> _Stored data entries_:

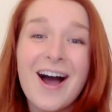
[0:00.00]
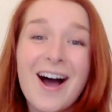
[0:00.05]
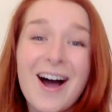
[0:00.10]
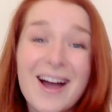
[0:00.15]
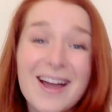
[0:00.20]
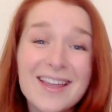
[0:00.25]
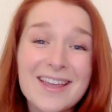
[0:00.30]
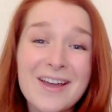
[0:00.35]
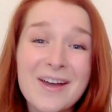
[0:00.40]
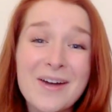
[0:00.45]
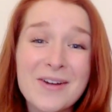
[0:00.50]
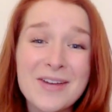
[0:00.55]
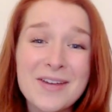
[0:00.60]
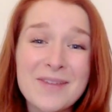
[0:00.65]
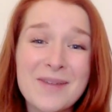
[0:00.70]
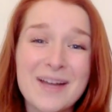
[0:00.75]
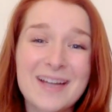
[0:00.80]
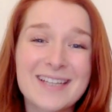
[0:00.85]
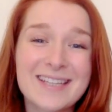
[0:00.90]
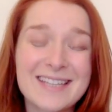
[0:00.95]
Hi there, Occhi
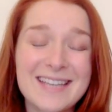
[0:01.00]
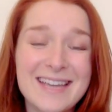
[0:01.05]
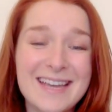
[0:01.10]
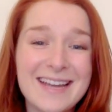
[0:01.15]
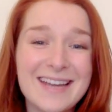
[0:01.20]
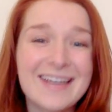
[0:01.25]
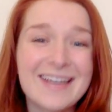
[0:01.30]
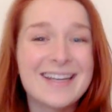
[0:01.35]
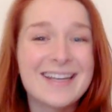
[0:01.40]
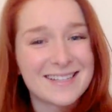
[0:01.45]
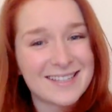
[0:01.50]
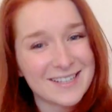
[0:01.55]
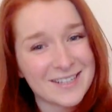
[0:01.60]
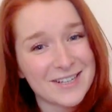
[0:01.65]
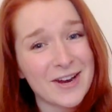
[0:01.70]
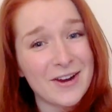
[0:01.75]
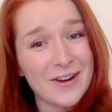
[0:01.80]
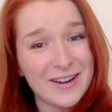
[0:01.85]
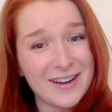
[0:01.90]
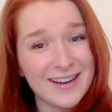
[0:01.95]
magazine, it's
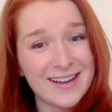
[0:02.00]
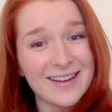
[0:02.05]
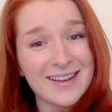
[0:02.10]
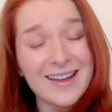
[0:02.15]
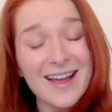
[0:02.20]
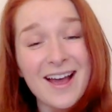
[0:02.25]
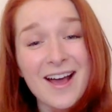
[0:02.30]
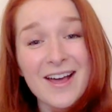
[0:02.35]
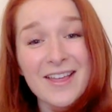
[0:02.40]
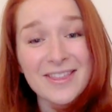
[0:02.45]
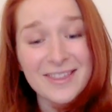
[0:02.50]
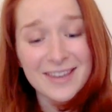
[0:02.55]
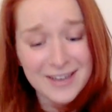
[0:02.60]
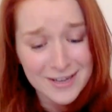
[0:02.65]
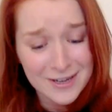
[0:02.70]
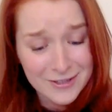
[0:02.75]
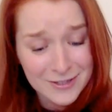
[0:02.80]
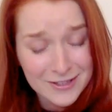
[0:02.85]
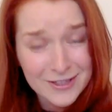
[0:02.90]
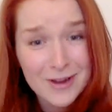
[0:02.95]
Antonia.
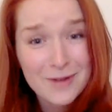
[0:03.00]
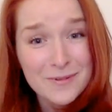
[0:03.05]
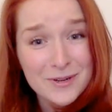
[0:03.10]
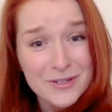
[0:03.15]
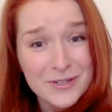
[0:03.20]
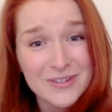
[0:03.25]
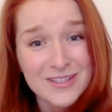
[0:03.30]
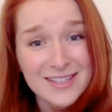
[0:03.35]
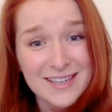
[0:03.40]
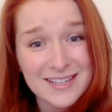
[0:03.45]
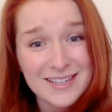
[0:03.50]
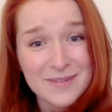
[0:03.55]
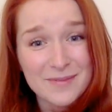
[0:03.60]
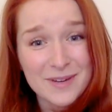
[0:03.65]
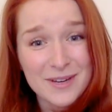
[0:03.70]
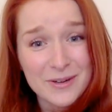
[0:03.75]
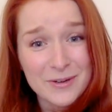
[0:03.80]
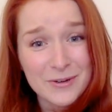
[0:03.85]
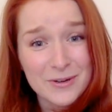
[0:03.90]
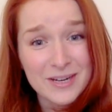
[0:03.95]
Thank you so much for sending
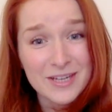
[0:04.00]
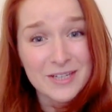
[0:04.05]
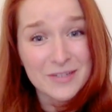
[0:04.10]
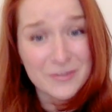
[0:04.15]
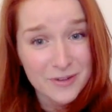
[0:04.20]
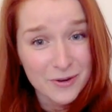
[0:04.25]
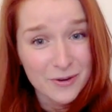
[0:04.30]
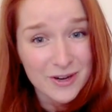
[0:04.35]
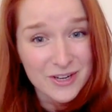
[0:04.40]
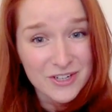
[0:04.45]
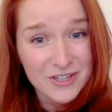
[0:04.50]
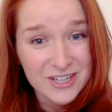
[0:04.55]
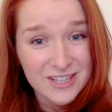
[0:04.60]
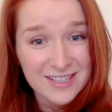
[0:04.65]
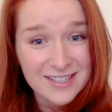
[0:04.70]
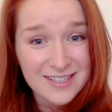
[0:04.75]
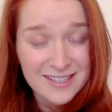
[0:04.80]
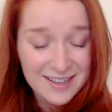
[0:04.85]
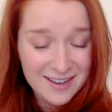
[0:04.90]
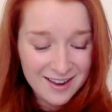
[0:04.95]
me your interview
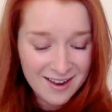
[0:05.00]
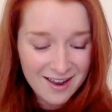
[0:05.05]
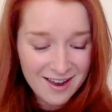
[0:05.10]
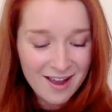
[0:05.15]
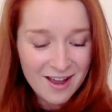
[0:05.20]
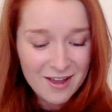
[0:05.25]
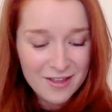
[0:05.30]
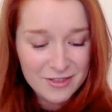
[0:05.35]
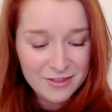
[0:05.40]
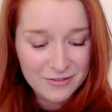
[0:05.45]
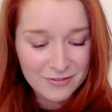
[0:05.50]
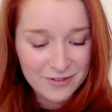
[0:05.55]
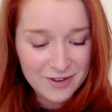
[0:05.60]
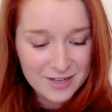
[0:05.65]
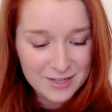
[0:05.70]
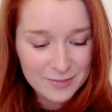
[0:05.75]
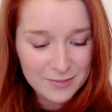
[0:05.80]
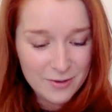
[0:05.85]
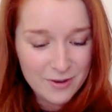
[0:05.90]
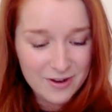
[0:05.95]
questions. The
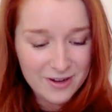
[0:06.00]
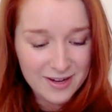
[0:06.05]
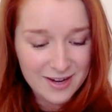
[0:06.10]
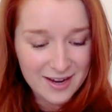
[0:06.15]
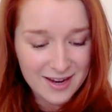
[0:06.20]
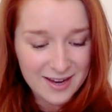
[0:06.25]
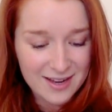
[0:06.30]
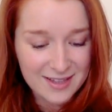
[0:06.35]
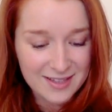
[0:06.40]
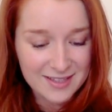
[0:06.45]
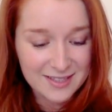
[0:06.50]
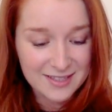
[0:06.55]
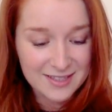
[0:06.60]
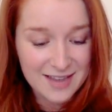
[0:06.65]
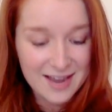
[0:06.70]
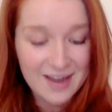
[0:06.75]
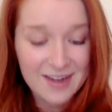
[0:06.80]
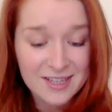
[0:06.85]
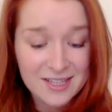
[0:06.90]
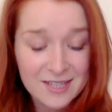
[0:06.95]
first one is,
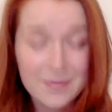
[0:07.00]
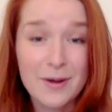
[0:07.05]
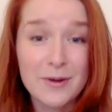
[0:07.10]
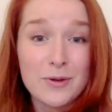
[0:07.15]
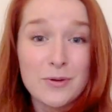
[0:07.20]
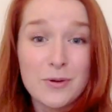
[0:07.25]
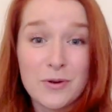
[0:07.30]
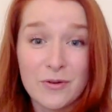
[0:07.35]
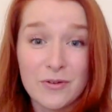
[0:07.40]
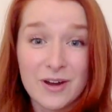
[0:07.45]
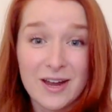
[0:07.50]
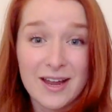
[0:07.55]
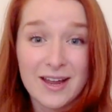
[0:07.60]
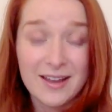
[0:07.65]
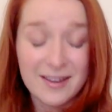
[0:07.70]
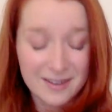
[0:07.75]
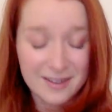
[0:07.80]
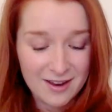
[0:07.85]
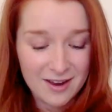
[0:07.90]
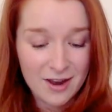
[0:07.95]
tell us about your
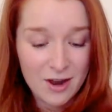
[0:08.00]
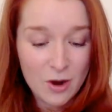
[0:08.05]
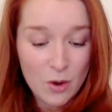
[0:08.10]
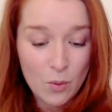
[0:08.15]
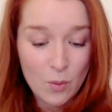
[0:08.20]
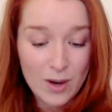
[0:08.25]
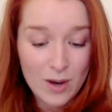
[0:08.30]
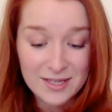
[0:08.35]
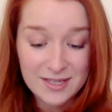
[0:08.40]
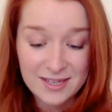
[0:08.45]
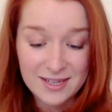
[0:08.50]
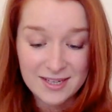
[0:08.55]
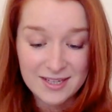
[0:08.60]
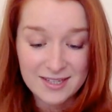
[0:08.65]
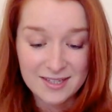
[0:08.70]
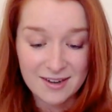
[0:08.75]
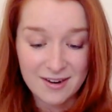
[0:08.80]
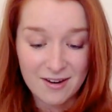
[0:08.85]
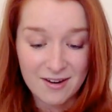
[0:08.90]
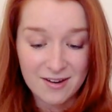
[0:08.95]
career. When did it
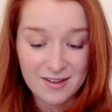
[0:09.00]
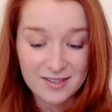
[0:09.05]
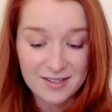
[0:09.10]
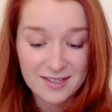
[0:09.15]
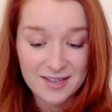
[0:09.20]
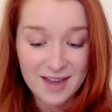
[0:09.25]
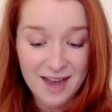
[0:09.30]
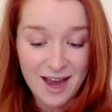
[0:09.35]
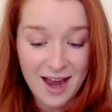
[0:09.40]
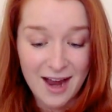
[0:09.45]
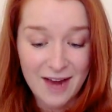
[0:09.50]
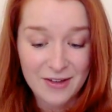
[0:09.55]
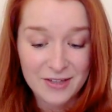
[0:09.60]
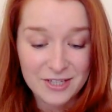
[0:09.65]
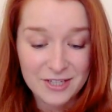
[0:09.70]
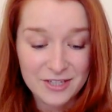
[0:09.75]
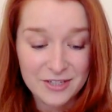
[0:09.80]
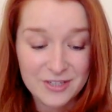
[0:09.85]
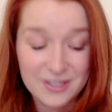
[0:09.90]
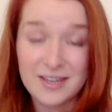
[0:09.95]
start? How
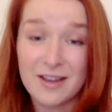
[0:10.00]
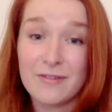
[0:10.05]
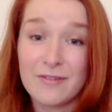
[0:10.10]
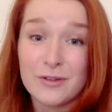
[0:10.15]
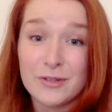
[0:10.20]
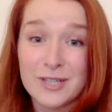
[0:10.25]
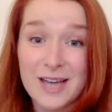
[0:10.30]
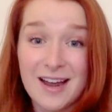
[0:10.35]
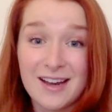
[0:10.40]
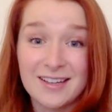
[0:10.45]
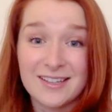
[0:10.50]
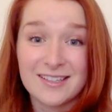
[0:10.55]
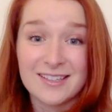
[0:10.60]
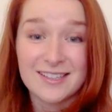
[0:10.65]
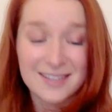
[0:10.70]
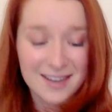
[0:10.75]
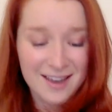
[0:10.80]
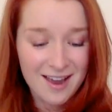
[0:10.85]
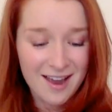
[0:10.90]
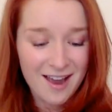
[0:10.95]
did you discover your talent?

> _Problem requirements_: Give each record above back word for word, but carry over none of the pictures.

> _Finished task_:
[0:00.00]
[0:00.05]
[0:00.10]
[0:00.15]
[0:00.20]
[0:00.25]
[0:00.30]
[0:00.35]
[0:00.40]
[0:00.45]
[0:00.50]
[0:00.55]
[0:00.60]
[0:00.65]
[0:00.70]
[0:00.75]
[0:00.80]
[0:00.85]
[0:00.90]
[0:00.95]
Hi there, Occhi
[0:01.00]
[0:01.05]
[0:01.10]
[0:01.15]
[0:01.20]
[0:01.25]
[0:01.30]
[0:01.35]
[0:01.40]
[0:01.45]
[0:01.50]
[0:01.55]
[0:01.60]
[0:01.65]
[0:01.70]
[0:01.75]
[0:01.80]
[0:01.85]
[0:01.90]
[0:01.95]
magazine, it's
[0:02.00]
[0:02.05]
[0:02.10]
[0:02.15]
[0:02.20]
[0:02.25]
[0:02.30]
[0:02.35]
[0:02.40]
[0:02.45]
[0:02.50]
[0:02.55]
[0:02.60]
[0:02.65]
[0:02.70]
[0:02.75]
[0:02.80]
[0:02.85]
[0:02.90]
[0:02.95]
Antonia.
[0:03.00]
[0:03.05]
[0:03.10]
[0:03.15]
[0:03.20]
[0:03.25]
[0:03.30]
[0:03.35]
[0:03.40]
[0:03.45]
[0:03.50]
[0:03.55]
[0:03.60]
[0:03.65]
[0:03.70]
[0:03.75]
[0:03.80]
[0:03.85]
[0:03.90]
[0:03.95]
Thank you so much for sending
[0:04.00]
[0:04.05]
[0:04.10]
[0:04.15]
[0:04.20]
[0:04.25]
[0:04.30]
[0:04.35]
[0:04.40]
[0:04.45]
[0:04.50]
[0:04.55]
[0:04.60]
[0:04.65]
[0:04.70]
[0:04.75]
[0:04.80]
[0:04.85]
[0:04.90]
[0:04.95]
me your interview
[0:05.00]
[0:05.05]
[0:05.10]
[0:05.15]
[0:05.20]
[0:05.25]
[0:05.30]
[0:05.35]
[0:05.40]
[0:05.45]
[0:05.50]
[0:05.55]
[0:05.60]
[0:05.65]
[0:05.70]
[0:05.75]
[0:05.80]
[0:05.85]
[0:05.90]
[0:05.95]
questions. The
[0:06.00]
[0:06.05]
[0:06.10]
[0:06.15]
[0:06.20]
[0:06.25]
[0:06.30]
[0:06.35]
[0:06.40]
[0:06.45]
[0:06.50]
[0:06.55]
[0:06.60]
[0:06.65]
[0:06.70]
[0:06.75]
[0:06.80]
[0:06.85]
[0:06.90]
[0:06.95]
first one is,
[0:07.00]
[0:07.05]
[0:07.10]
[0:07.15]
[0:07.20]
[0:07.25]
[0:07.30]
[0:07.35]
[0:07.40]
[0:07.45]
[0:07.50]
[0:07.55]
[0:07.60]
[0:07.65]
[0:07.70]
[0:07.75]
[0:07.80]
[0:07.85]
[0:07.90]
[0:07.95]
tell us about your
[0:08.00]
[0:08.05]
[0:08.10]
[0:08.15]
[0:08.20]
[0:08.25]
[0:08.30]
[0:08.35]
[0:08.40]
[0:08.45]
[0:08.50]
[0:08.55]
[0:08.60]
[0:08.65]
[0:08.70]
[0:08.75]
[0:08.80]
[0:08.85]
[0:08.90]
[0:08.95]
career. When did it
[0:09.00]
[0:09.05]
[0:09.10]
[0:09.15]
[0:09.20]
[0:09.25]
[0:09.30]
[0:09.35]
[0:09.40]
[0:09.45]
[0:09.50]
[0:09.55]
[0:09.60]
[0:09.65]
[0:09.70]
[0:09.75]
[0:09.80]
[0:09.85]
[0:09.90]
[0:09.95]
start? How
[0:10.00]
[0:10.05]
[0:10.10]
[0:10.15]
[0:10.20]
[0:10.25]
[0:10.30]
[0:10.35]
[0:10.40]
[0:10.45]
[0:10.50]
[0:10.55]
[0:10.60]
[0:10.65]
[0:10.70]
[0:10.75]
[0:10.80]
[0:10.85]
[0:10.90]
[0:10.95]
did you discover your talent?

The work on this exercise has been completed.